劣化ウラン製のスラグ弾を首の1つに叩き込んで上顎から上を吹き飛ばす。もう一つの首を狙―――おうとしたけれど、それよりも先にモニカの張った7.62×54R弾の弾幕が竜の仔の首をチーズみたく穴だらけにしてしまったので、俺は心臓目掛けて引き金を引いた。
ドカン、と大砲みたいな銃声が響き、心臓をスラグ弾で撃ち抜かれた竜の仔から紅い光が消えた。生物的とは思えない、外殻の隙間から漏れる紅い光がまるで電源が切れたかのように消失して、どう、と音を立てて廃墟の床に崩れ落ちる。
「ケガは?」
「ないよ」
刺さったままのM762を引っこ抜き、ハンカチで返り血を拭い去りながらモニカに応えた。
やはりズメイ復活の日が近いからなのだろう―――リュハンシク州で最初の竜の仔が確認されてからというもの、竜の仔の目撃情報や被害情報が急激に増え始めた。
初の遭遇からたった3日で死者15名、行方不明者23名という惨状である。そのためリュハンシク州の領民には不要不急の外出を避ける事を要請し、万一竜の仔や正体不明の飛竜を発見した場合は冒険者に依頼せずリュハンシク防衛軍に出動要請をする事を呼び掛けており、関係各所とも連携して連絡体制を整備している。
が、その努力をあざ笑うかのように犠牲者の数は増え続けている。
「……だからダメだと言ったんだよ」
壁際まで吹き飛ばされ、動かなくなっている冒険者の死体に向かってそう呟きながら、見開かれたままの目をそっと閉じさせた。肩口と両腕、両脚が食い千切られ、内臓も食われたようで腹は大きく裂けている。

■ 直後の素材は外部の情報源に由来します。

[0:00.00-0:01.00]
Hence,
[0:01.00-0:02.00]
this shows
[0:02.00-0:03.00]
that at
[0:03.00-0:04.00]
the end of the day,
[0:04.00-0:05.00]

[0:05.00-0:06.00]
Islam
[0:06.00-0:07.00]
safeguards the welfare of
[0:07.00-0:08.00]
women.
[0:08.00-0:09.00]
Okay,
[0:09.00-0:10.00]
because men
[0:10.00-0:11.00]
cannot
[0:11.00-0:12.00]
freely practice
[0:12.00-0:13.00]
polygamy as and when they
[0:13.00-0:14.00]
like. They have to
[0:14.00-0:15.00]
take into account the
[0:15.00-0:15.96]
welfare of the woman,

竜の仔は危険だから戦わないように、そして竜の仔の駆除は冒険者ではなく防衛軍に要請するようにと厳命していたのだが、それでもこうやって戦いを挑み餌になる冒険者は後を絶たない……15名の死者のうちの12名が冒険者だ。
こうやって魔物を狩って生計を立てなければならない、という気持ちは分かる。そして領内の治安維持強化のせいで彼らの活躍の場を奪ってしまったという負い目もある。が、それは命あっての物種というやつではないか。死んでどうなるというのか。

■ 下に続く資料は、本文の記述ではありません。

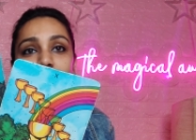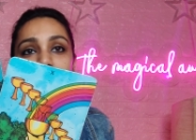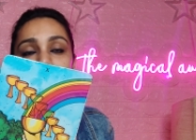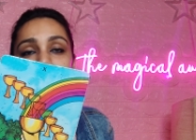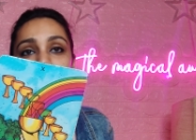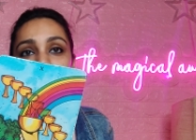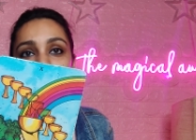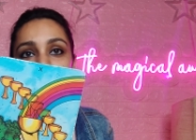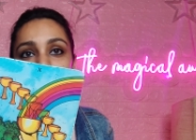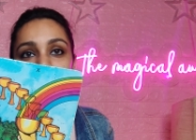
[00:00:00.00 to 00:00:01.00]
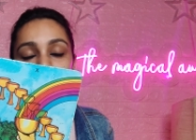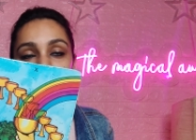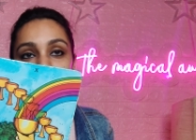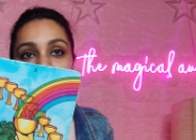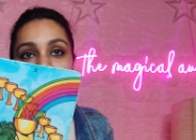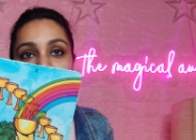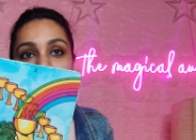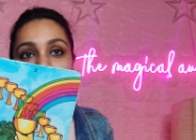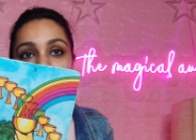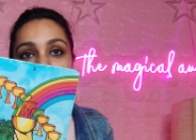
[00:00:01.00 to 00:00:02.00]
uh, lover, okay, to
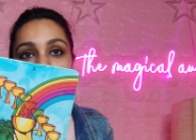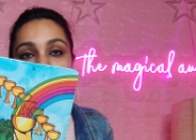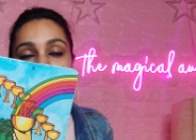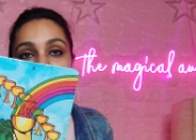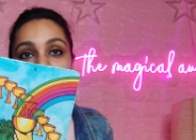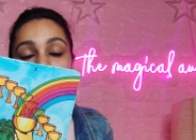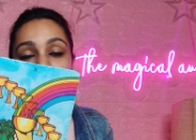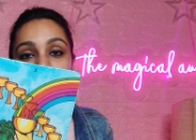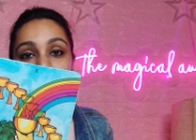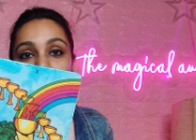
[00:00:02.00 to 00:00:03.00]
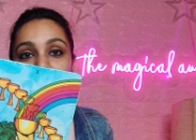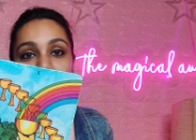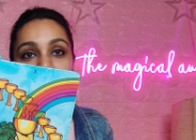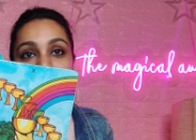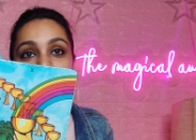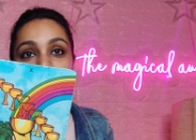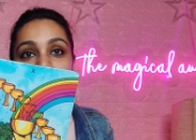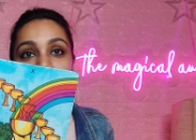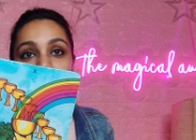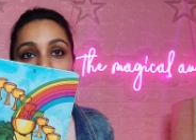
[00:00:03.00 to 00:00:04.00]
your um, girlfriend, boyfriend,
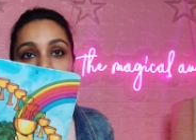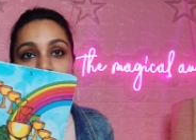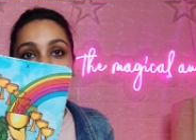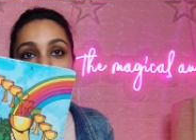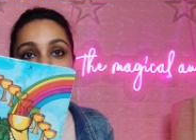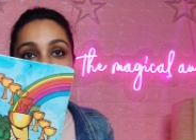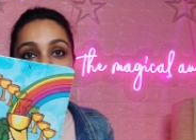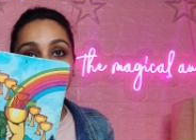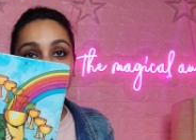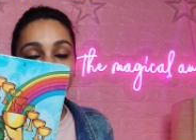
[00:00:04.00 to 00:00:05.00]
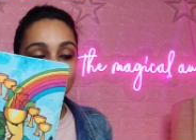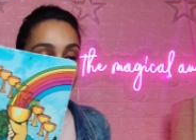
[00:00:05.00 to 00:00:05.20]
okay. So, or this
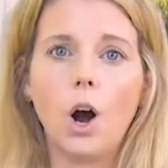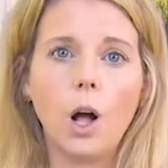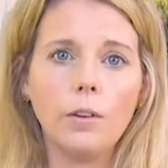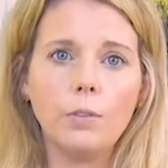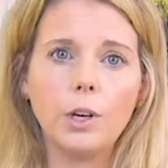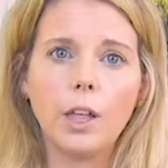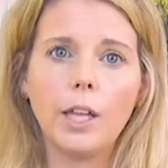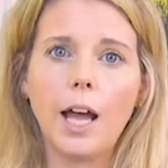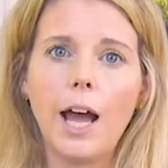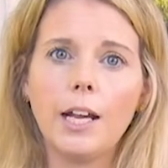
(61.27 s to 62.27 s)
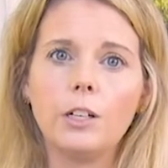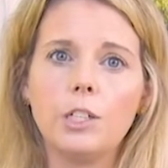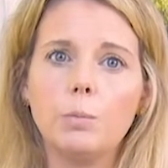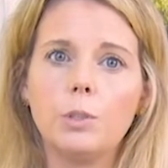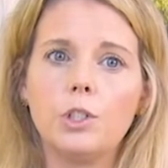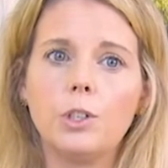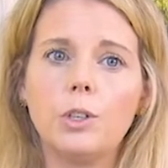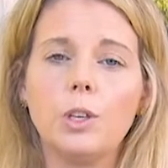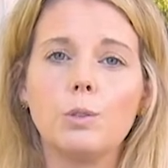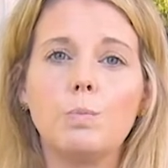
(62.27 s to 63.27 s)
olive oil at a higher
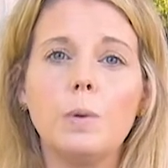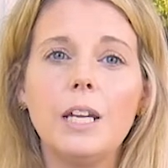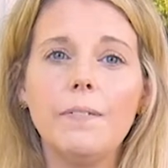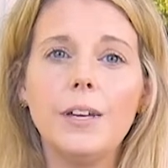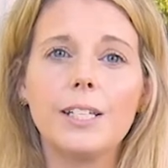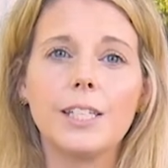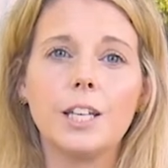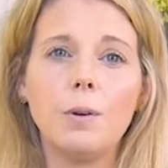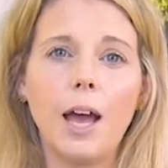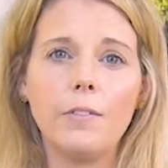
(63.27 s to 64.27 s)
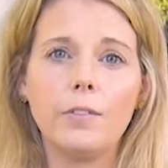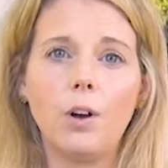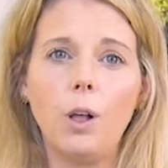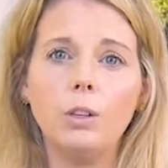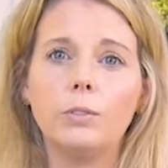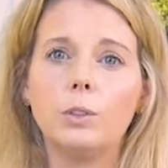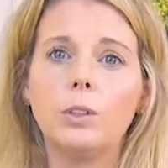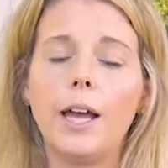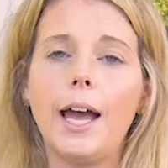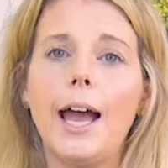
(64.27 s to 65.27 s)
temperature, those benefits that you have in olive
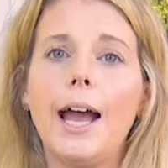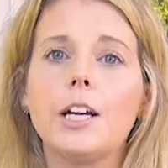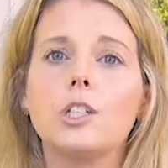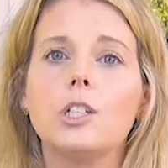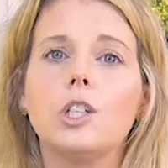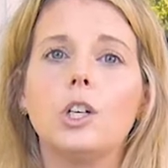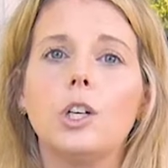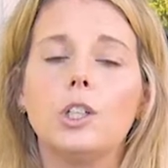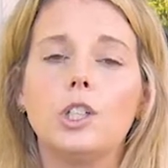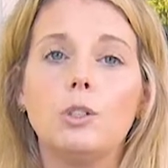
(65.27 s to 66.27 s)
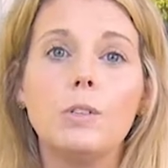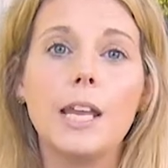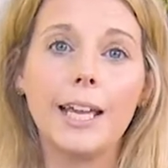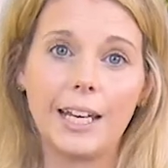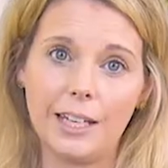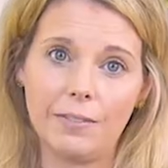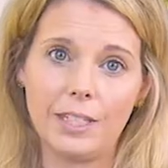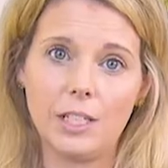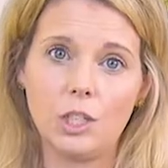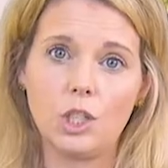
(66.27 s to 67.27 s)
oil actually turn to negatives,
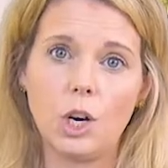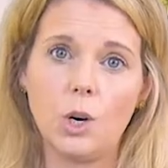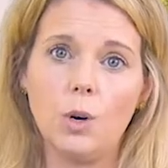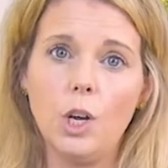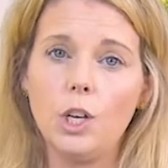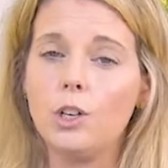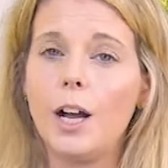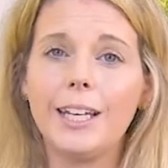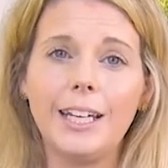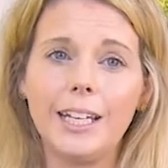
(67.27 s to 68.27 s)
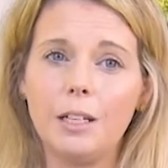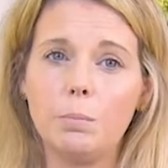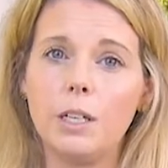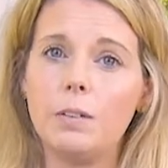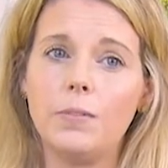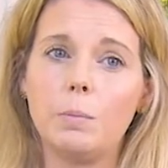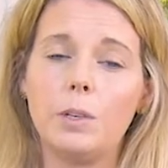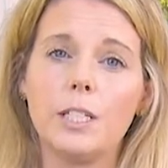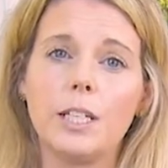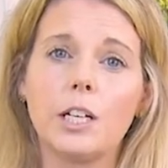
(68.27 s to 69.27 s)
and so you're not getting any benefit,
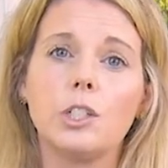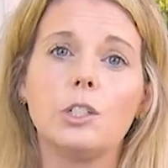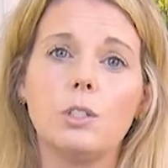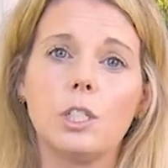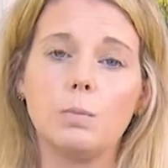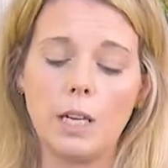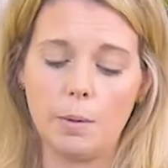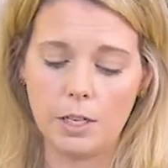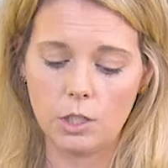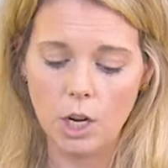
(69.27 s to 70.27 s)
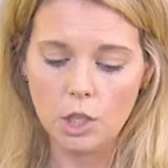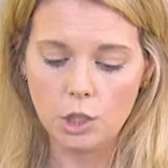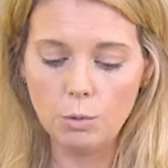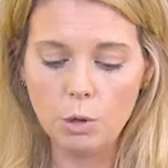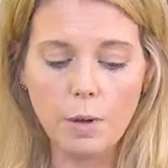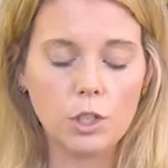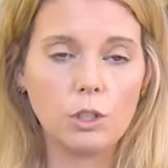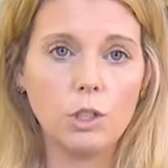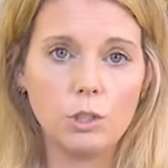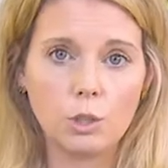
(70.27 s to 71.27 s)
but it's actually doing some damage. So you want to make
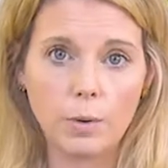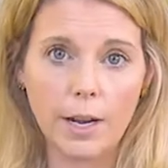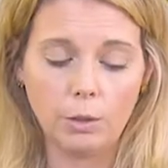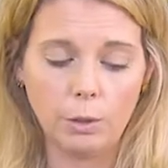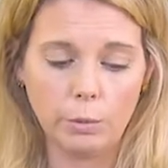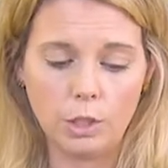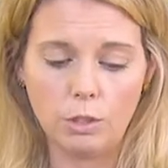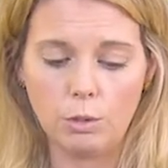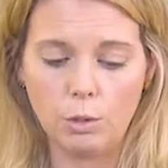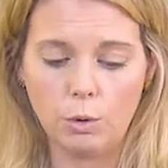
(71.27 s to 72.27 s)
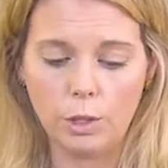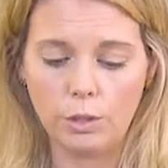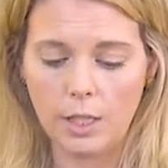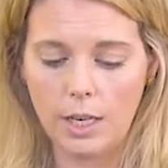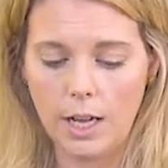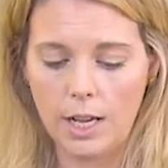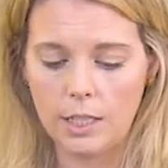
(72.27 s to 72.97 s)
sure and use the right oil when you use oils at a high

「……こっちは終わった。犠牲者1名、遺体回収の手配を」
《了解しました領主様》
防衛軍の兵士に通信し、溜息をつく。
西暦1907年―――永久に続くと思われていた安寧は、緩やかに崩壊しつつあった。
竜の仔
ズメイの幼体と目される小型の飛竜。全長2~3mほどの小ぶりな身体で3つの首を持つ。またブレスの発生器官が未発達だからか、ブレスは使えるがただ単に火炎放射をする程度に留まっている。総じてズメイ本体ほどの脅威はないものの、本体同様の単分子構造による堅牢な外殻により5.56㎜弾では外殻貫通は期待できず、最低でも7.62×51㎜級の弾薬が必要になる。
本来、エンシェントドラゴンには”寿命”という概念がなく、一部の例外を除いて繁殖は不要である筈である。しかしズメイの場合は不死に近い強力な再生能力がある事から、本体から切り離された細胞が稀に独立した生命体として変異し竜の仔となる……と実しやかに囁かれているが、発生原理や生態を含めて一切が謎に包まれており、ズメイの仔であるという肯定的な説から、ただの近縁種ではないかという否定的な説まで多くが語られている。
なお、竜の仔は200年前のズメイ襲撃の際もイライナ、ノヴォシア、ベラシア各地で目撃され甚大な被害をもたらしており、『邪竜出現/復活の先触れ』として恐れられている。